Sheldon Museum of Art at the University of Nebraska–Lincoln has opened two new exhibitions — “Sheldon Treasures” and “Barriers and Disparities: Housing in America” — in addition to continuing its major feature “Person of Interest.”
“Sheldon Treasures” provides a fresh exploration of works from the museum’s permanent collection, and “Barriers and Disparities” is a new exhibition that invites dialogue about America’s history of inequitable access to housing. The exhibitions run through July 3.
For those people who wish to visit the exhibitions online, the museum offers virtual galleries and learning guides on its website.

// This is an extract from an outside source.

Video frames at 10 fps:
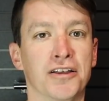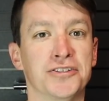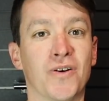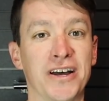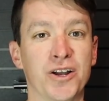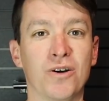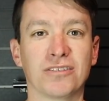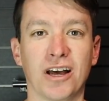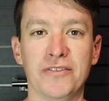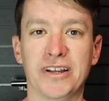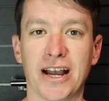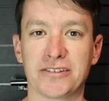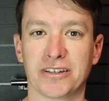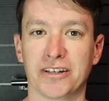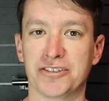So I know a lot of you
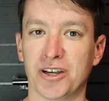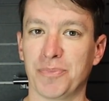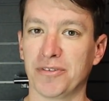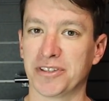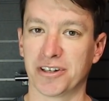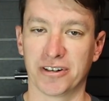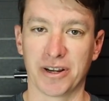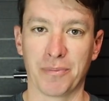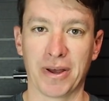guys are going to jump on the tourniquet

The works in “Sheldon Treasures,” many of which are familiar to visitors, are given new context by being installed in pairs on the gallery walls.

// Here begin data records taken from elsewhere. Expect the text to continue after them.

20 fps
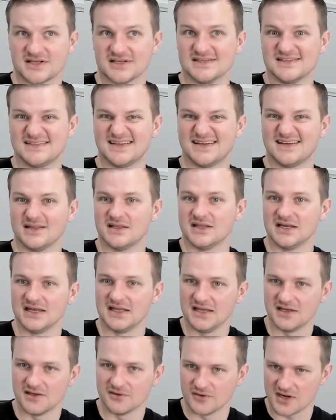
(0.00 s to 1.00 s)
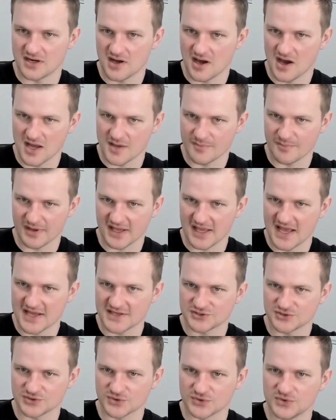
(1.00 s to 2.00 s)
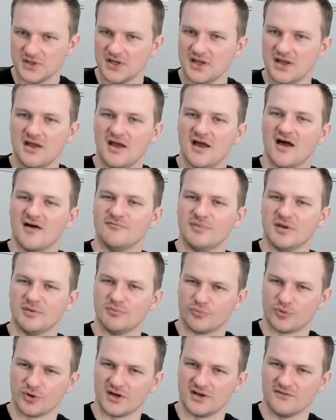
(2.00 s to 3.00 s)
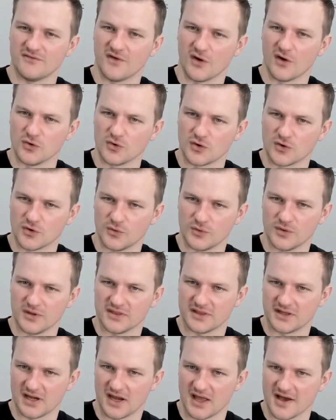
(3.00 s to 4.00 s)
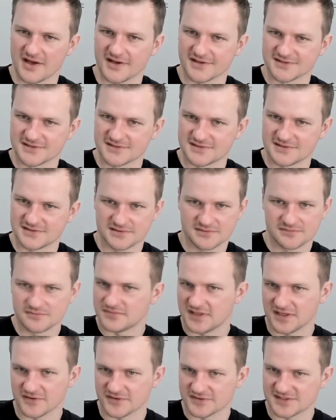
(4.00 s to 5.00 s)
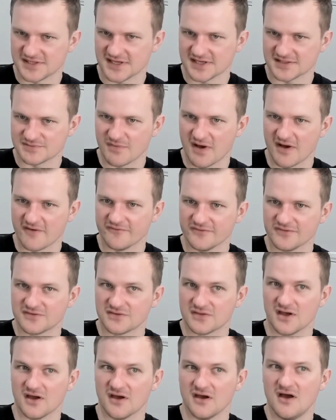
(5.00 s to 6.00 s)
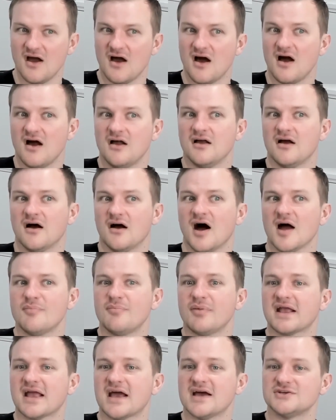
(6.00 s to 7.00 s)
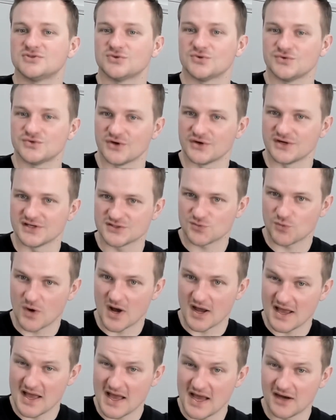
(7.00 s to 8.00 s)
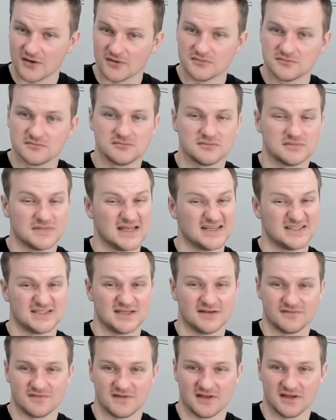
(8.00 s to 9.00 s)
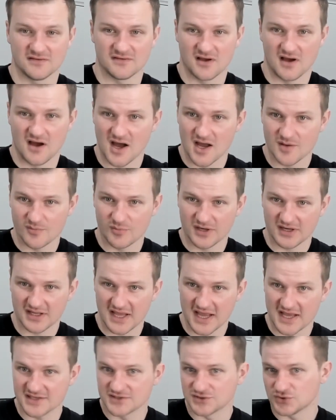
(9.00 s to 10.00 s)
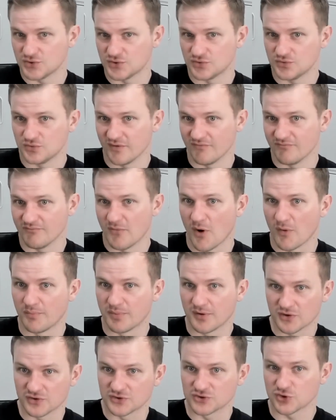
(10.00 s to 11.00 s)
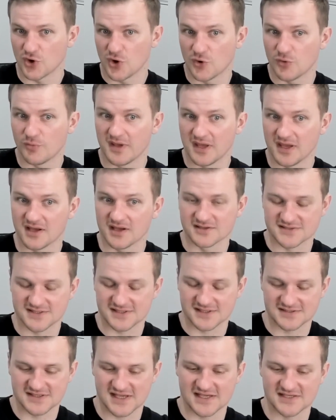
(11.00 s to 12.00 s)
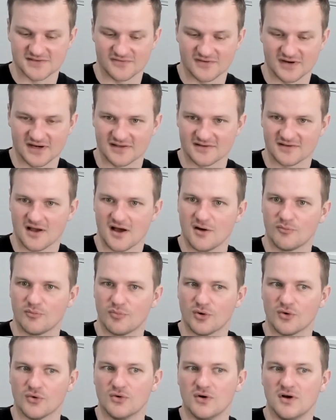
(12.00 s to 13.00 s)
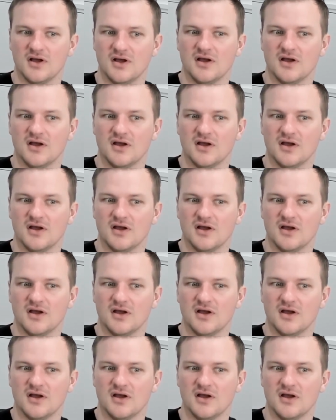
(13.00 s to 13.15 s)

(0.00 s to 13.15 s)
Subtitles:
considered the leader in hyper-casual, have been pretty vocal in the last 6 months that hyper-casual is on its way out. They're shifting to hybrid casual, with mob control being a successful example.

“The collection was started in 1888, so many of the objects have been seen and enjoyed by generations of visitors,” said Wally Mason, director and chief curator of Sheldon. “Our job, as a museum, is to figure out ways to make those old objects relevant again.”
The reimagined format of “Sheldon Treasures” is a concept Mason brought with him when he started his position in 2014. Having done a similar installation as director of the Haggerty Museum of Art at Marquette University, he had grown fond of juxtaposing two works to encourage new interpretations of objects that might not typically be thought of together.
“That’s when the magic really happens,” Mason said.
Major works in the exhibition include visitor favorites by Edward Hopper, Norman Rockwell, Kay Sage and Albert Bierstadt.
The museum also has drawn from its holdings for the exhibition “Barriers and Disparities,” which features works by Ansel Adams, Gordon Parks, James VanDerZee and other notable artists.
“Barriers and Disparities” is part of Speak Up for Housing Rights, a collaboration of civic, legal, education and arts groups committed to increasing public awareness of issues of housing accessibility and eviction in Lincoln.
The exhibition presents housing-related works of art from selected moments in the history of the United States from the 1840s to the 1990s.
Sheldon adheres to all university guidelines regarding COVID-19. Face masks are required and social distancing should be practiced inside the museum. Additionally, the museum limits building capacity, provides hand sanitation stations and has increased the cleaning of frequently touched surfaces.